(Provided records)

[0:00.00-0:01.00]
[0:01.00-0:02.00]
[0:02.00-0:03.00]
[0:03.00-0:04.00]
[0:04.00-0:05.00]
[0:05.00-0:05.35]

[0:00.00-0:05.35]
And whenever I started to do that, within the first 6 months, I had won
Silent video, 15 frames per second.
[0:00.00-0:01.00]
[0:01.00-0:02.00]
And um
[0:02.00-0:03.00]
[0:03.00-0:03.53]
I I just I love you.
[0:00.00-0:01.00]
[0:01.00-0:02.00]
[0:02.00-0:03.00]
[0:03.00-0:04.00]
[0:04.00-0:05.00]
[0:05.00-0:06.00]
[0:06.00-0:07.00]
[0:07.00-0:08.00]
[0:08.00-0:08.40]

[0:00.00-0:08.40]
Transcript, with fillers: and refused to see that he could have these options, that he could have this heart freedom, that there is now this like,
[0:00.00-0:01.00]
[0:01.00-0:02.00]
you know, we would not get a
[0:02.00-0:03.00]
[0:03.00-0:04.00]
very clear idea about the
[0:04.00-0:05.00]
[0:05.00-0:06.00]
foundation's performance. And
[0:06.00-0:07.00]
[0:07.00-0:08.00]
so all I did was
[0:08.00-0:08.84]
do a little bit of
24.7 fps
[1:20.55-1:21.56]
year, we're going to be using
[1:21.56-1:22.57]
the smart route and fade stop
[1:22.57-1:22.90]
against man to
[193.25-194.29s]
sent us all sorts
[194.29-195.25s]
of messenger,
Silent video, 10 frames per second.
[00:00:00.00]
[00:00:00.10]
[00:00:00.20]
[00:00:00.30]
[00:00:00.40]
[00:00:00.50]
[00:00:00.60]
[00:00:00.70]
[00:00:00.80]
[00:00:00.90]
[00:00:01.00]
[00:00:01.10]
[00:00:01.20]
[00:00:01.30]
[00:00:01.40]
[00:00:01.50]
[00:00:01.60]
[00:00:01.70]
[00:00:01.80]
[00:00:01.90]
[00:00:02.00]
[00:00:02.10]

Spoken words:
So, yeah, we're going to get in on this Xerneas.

(End Provided records)

Up to the line containing "[00:00:01.30]", skip everything; from that line through the last line above, return each line exactly.

[00:00:01.30]
[00:00:01.40]
[00:00:01.50]
[00:00:01.60]
[00:00:01.70]
[00:00:01.80]
[00:00:01.90]
[00:00:02.00]
[00:00:02.10]

Spoken words:
So, yeah, we're going to get in on this Xerneas.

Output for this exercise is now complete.